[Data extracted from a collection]
○ ○ ○ ○ ○

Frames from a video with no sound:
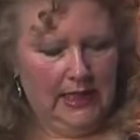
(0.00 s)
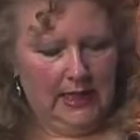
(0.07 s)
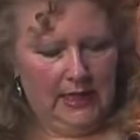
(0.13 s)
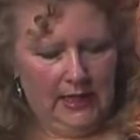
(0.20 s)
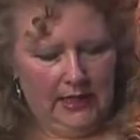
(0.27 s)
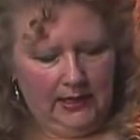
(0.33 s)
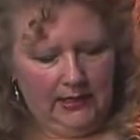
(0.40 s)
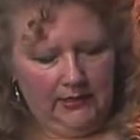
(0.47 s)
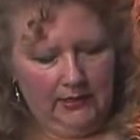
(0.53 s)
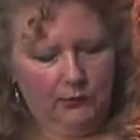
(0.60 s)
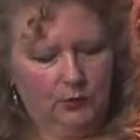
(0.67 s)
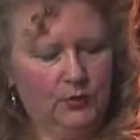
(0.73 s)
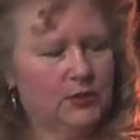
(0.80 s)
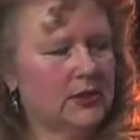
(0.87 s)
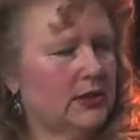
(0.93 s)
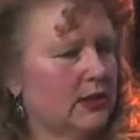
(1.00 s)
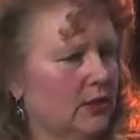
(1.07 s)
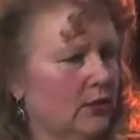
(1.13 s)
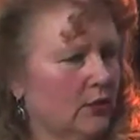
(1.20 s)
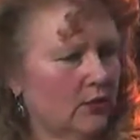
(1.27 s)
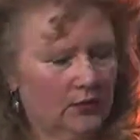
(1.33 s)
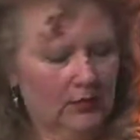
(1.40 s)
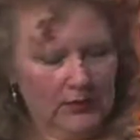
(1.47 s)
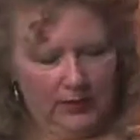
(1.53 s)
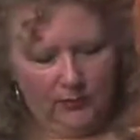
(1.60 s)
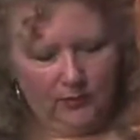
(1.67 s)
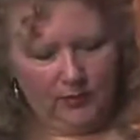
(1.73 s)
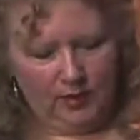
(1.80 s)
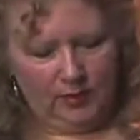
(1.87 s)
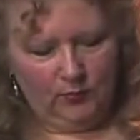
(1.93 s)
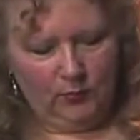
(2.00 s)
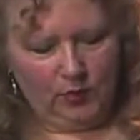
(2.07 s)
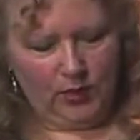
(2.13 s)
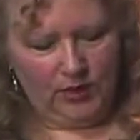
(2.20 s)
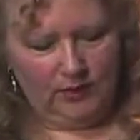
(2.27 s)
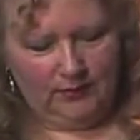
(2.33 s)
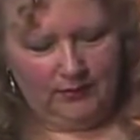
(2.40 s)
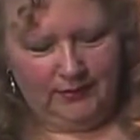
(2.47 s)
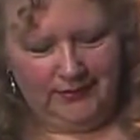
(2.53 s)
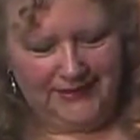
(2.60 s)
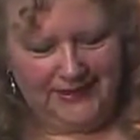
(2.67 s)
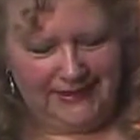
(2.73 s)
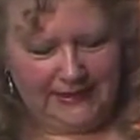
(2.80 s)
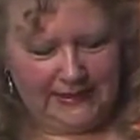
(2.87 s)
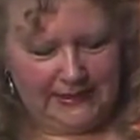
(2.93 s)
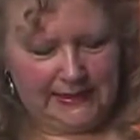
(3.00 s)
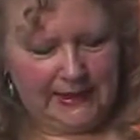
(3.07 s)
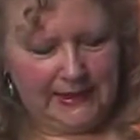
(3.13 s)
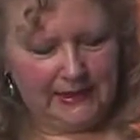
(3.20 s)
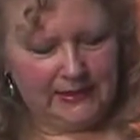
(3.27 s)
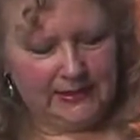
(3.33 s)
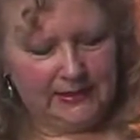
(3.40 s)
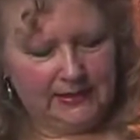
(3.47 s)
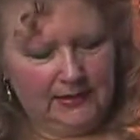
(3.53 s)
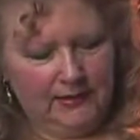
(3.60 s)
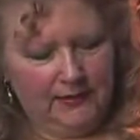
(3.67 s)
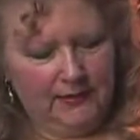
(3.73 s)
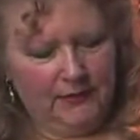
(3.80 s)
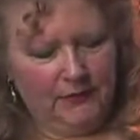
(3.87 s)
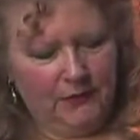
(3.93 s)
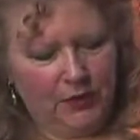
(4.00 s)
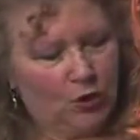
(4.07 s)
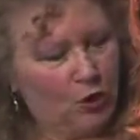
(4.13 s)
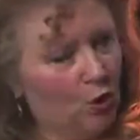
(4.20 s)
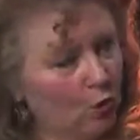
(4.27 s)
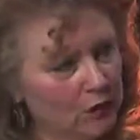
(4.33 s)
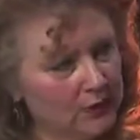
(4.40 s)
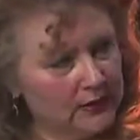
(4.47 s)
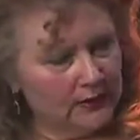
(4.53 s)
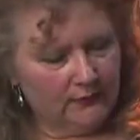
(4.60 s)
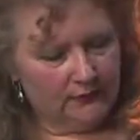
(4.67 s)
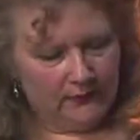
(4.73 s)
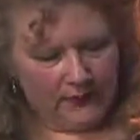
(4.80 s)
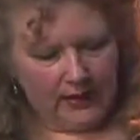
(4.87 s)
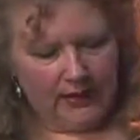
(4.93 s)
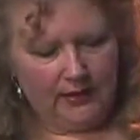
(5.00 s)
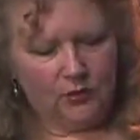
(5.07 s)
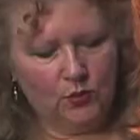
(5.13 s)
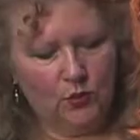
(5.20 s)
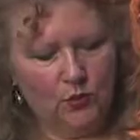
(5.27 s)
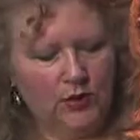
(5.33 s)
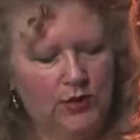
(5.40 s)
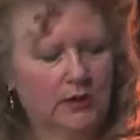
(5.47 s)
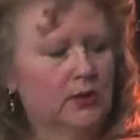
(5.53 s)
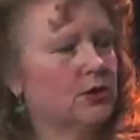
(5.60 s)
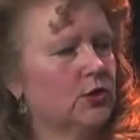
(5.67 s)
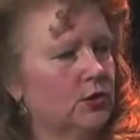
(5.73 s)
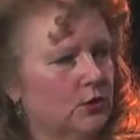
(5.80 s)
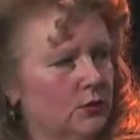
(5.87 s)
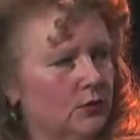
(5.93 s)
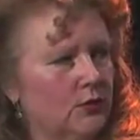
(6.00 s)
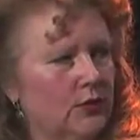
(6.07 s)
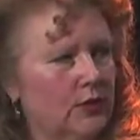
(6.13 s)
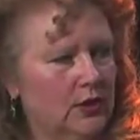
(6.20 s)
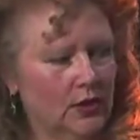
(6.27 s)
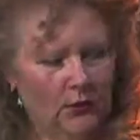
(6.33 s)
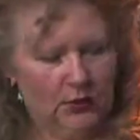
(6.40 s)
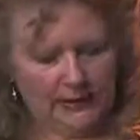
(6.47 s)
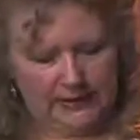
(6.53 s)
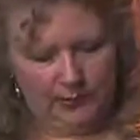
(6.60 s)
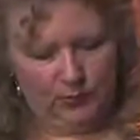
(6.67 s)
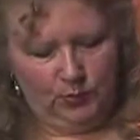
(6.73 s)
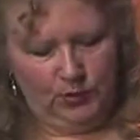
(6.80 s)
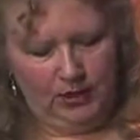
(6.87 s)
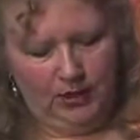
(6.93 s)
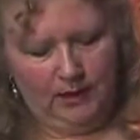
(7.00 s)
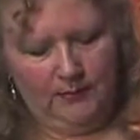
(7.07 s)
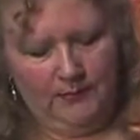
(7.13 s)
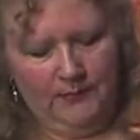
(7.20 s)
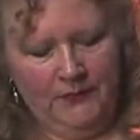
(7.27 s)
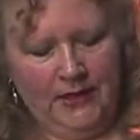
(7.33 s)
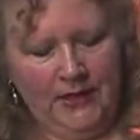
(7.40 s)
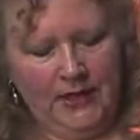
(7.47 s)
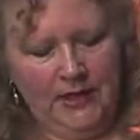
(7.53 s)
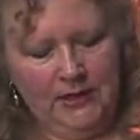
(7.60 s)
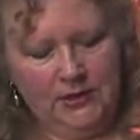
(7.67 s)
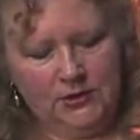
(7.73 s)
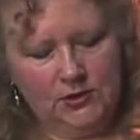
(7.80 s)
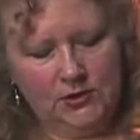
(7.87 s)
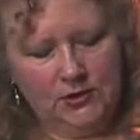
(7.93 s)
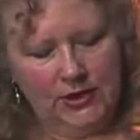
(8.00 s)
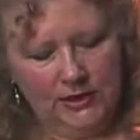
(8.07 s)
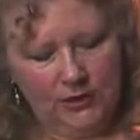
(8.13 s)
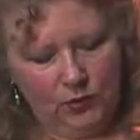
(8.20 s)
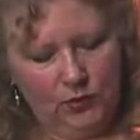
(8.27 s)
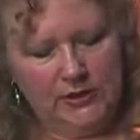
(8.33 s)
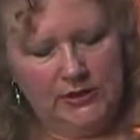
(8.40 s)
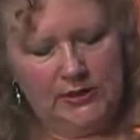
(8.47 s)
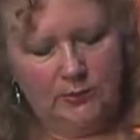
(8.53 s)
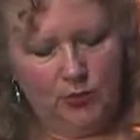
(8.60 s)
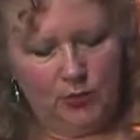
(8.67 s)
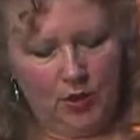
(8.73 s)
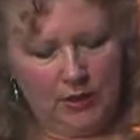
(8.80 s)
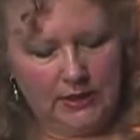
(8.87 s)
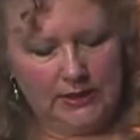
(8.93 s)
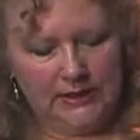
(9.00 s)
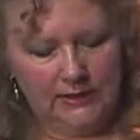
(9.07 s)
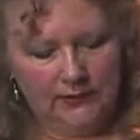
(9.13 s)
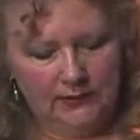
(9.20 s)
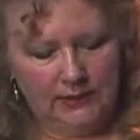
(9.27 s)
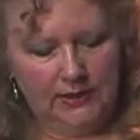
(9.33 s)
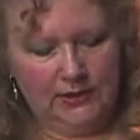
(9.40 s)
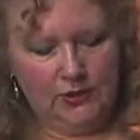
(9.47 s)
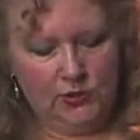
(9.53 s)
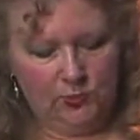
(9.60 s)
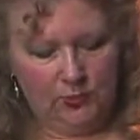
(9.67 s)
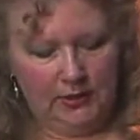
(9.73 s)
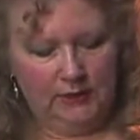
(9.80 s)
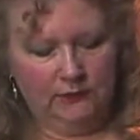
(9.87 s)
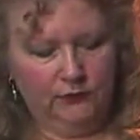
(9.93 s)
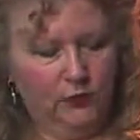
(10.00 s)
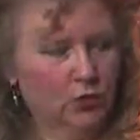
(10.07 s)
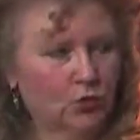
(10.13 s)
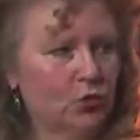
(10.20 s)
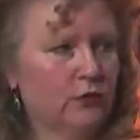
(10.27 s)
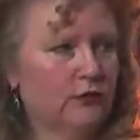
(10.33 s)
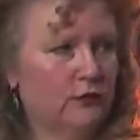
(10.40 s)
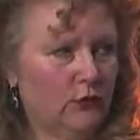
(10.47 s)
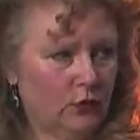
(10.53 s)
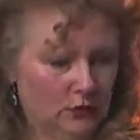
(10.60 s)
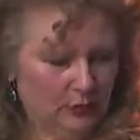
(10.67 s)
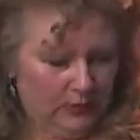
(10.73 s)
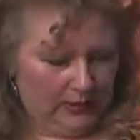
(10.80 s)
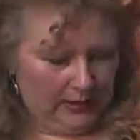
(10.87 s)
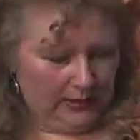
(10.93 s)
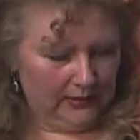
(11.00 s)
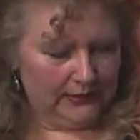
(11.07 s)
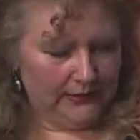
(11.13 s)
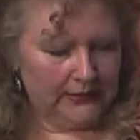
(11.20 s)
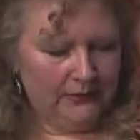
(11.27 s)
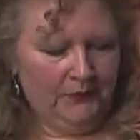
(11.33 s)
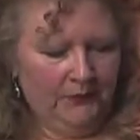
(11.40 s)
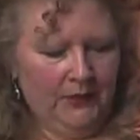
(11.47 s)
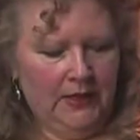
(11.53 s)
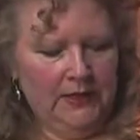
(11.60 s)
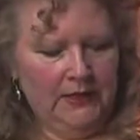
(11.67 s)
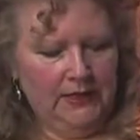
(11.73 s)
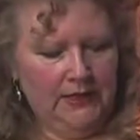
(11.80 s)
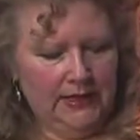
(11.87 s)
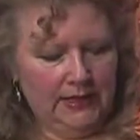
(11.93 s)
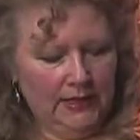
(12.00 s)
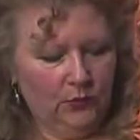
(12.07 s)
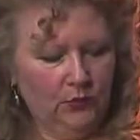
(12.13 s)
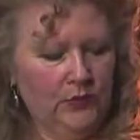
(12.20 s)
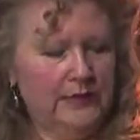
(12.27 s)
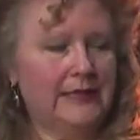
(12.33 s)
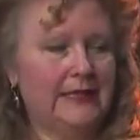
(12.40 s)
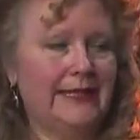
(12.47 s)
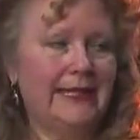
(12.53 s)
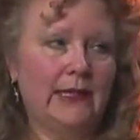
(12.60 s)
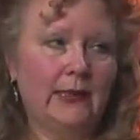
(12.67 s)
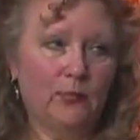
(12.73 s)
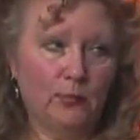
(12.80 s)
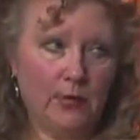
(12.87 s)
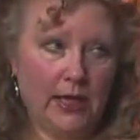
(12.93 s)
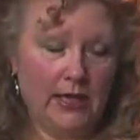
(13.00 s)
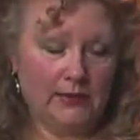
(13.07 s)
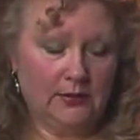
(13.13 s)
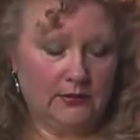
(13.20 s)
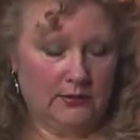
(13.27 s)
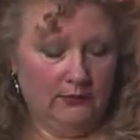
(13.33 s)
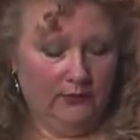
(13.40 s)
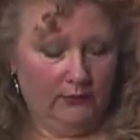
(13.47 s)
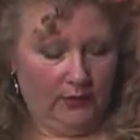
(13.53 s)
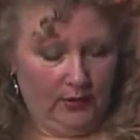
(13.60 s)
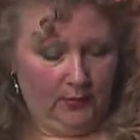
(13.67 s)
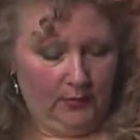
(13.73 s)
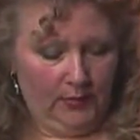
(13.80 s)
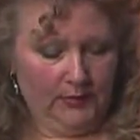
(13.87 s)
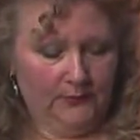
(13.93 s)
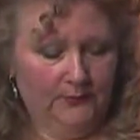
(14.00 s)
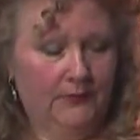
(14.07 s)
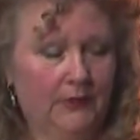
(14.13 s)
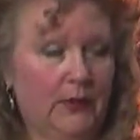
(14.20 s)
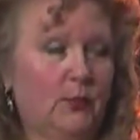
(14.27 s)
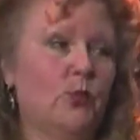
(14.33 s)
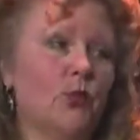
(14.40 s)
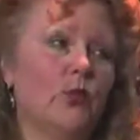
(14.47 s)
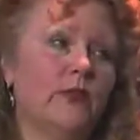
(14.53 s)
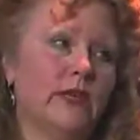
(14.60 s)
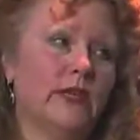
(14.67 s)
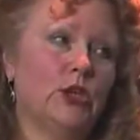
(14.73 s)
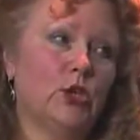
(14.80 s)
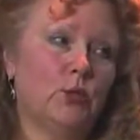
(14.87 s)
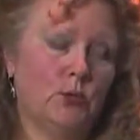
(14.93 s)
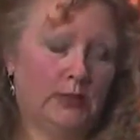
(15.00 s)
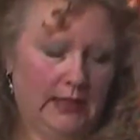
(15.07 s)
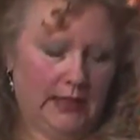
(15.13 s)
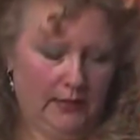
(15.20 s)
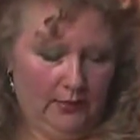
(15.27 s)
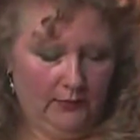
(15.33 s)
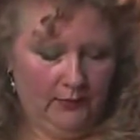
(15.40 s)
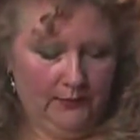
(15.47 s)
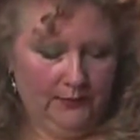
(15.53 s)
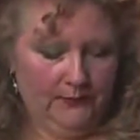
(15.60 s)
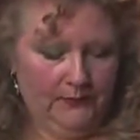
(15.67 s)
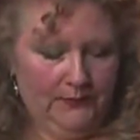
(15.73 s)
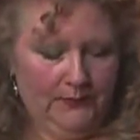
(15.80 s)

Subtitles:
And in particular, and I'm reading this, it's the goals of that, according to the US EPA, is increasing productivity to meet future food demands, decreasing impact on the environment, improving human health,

○ ○ ○ ○ ○

Each entry needs to be returned verbatim, with its pictures left out.

TASK OUTPUT ->
Frames from a video with no sound:
(0.00 s)
(0.07 s)
(0.13 s)
(0.20 s)
(0.27 s)
(0.33 s)
(0.40 s)
(0.47 s)
(0.53 s)
(0.60 s)
(0.67 s)
(0.73 s)
(0.80 s)
(0.87 s)
(0.93 s)
(1.00 s)
(1.07 s)
(1.13 s)
(1.20 s)
(1.27 s)
(1.33 s)
(1.40 s)
(1.47 s)
(1.53 s)
(1.60 s)
(1.67 s)
(1.73 s)
(1.80 s)
(1.87 s)
(1.93 s)
(2.00 s)
(2.07 s)
(2.13 s)
(2.20 s)
(2.27 s)
(2.33 s)
(2.40 s)
(2.47 s)
(2.53 s)
(2.60 s)
(2.67 s)
(2.73 s)
(2.80 s)
(2.87 s)
(2.93 s)
(3.00 s)
(3.07 s)
(3.13 s)
(3.20 s)
(3.27 s)
(3.33 s)
(3.40 s)
(3.47 s)
(3.53 s)
(3.60 s)
(3.67 s)
(3.73 s)
(3.80 s)
(3.87 s)
(3.93 s)
(4.00 s)
(4.07 s)
(4.13 s)
(4.20 s)
(4.27 s)
(4.33 s)
(4.40 s)
(4.47 s)
(4.53 s)
(4.60 s)
(4.67 s)
(4.73 s)
(4.80 s)
(4.87 s)
(4.93 s)
(5.00 s)
(5.07 s)
(5.13 s)
(5.20 s)
(5.27 s)
(5.33 s)
(5.40 s)
(5.47 s)
(5.53 s)
(5.60 s)
(5.67 s)
(5.73 s)
(5.80 s)
(5.87 s)
(5.93 s)
(6.00 s)
(6.07 s)
(6.13 s)
(6.20 s)
(6.27 s)
(6.33 s)
(6.40 s)
(6.47 s)
(6.53 s)
(6.60 s)
(6.67 s)
(6.73 s)
(6.80 s)
(6.87 s)
(6.93 s)
(7.00 s)
(7.07 s)
(7.13 s)
(7.20 s)
(7.27 s)
(7.33 s)
(7.40 s)
(7.47 s)
(7.53 s)
(7.60 s)
(7.67 s)
(7.73 s)
(7.80 s)
(7.87 s)
(7.93 s)
(8.00 s)
(8.07 s)
(8.13 s)
(8.20 s)
(8.27 s)
(8.33 s)
(8.40 s)
(8.47 s)
(8.53 s)
(8.60 s)
(8.67 s)
(8.73 s)
(8.80 s)
(8.87 s)
(8.93 s)
(9.00 s)
(9.07 s)
(9.13 s)
(9.20 s)
(9.27 s)
(9.33 s)
(9.40 s)
(9.47 s)
(9.53 s)
(9.60 s)
(9.67 s)
(9.73 s)
(9.80 s)
(9.87 s)
(9.93 s)
(10.00 s)
(10.07 s)
(10.13 s)
(10.20 s)
(10.27 s)
(10.33 s)
(10.40 s)
(10.47 s)
(10.53 s)
(10.60 s)
(10.67 s)
(10.73 s)
(10.80 s)
(10.87 s)
(10.93 s)
(11.00 s)
(11.07 s)
(11.13 s)
(11.20 s)
(11.27 s)
(11.33 s)
(11.40 s)
(11.47 s)
(11.53 s)
(11.60 s)
(11.67 s)
(11.73 s)
(11.80 s)
(11.87 s)
(11.93 s)
(12.00 s)
(12.07 s)
(12.13 s)
(12.20 s)
(12.27 s)
(12.33 s)
(12.40 s)
(12.47 s)
(12.53 s)
(12.60 s)
(12.67 s)
(12.73 s)
(12.80 s)
(12.87 s)
(12.93 s)
(13.00 s)
(13.07 s)
(13.13 s)
(13.20 s)
(13.27 s)
(13.33 s)
(13.40 s)
(13.47 s)
(13.53 s)
(13.60 s)
(13.67 s)
(13.73 s)
(13.80 s)
(13.87 s)
(13.93 s)
(14.00 s)
(14.07 s)
(14.13 s)
(14.20 s)
(14.27 s)
(14.33 s)
(14.40 s)
(14.47 s)
(14.53 s)
(14.60 s)
(14.67 s)
(14.73 s)
(14.80 s)
(14.87 s)
(14.93 s)
(15.00 s)
(15.07 s)
(15.13 s)
(15.20 s)
(15.27 s)
(15.33 s)
(15.40 s)
(15.47 s)
(15.53 s)
(15.60 s)
(15.67 s)
(15.73 s)
(15.80 s)

Subtitles:
And in particular, and I'm reading this, it's the goals of that, according to the US EPA, is increasing productivity to meet future food demands, decreasing impact on the environment, improving human health,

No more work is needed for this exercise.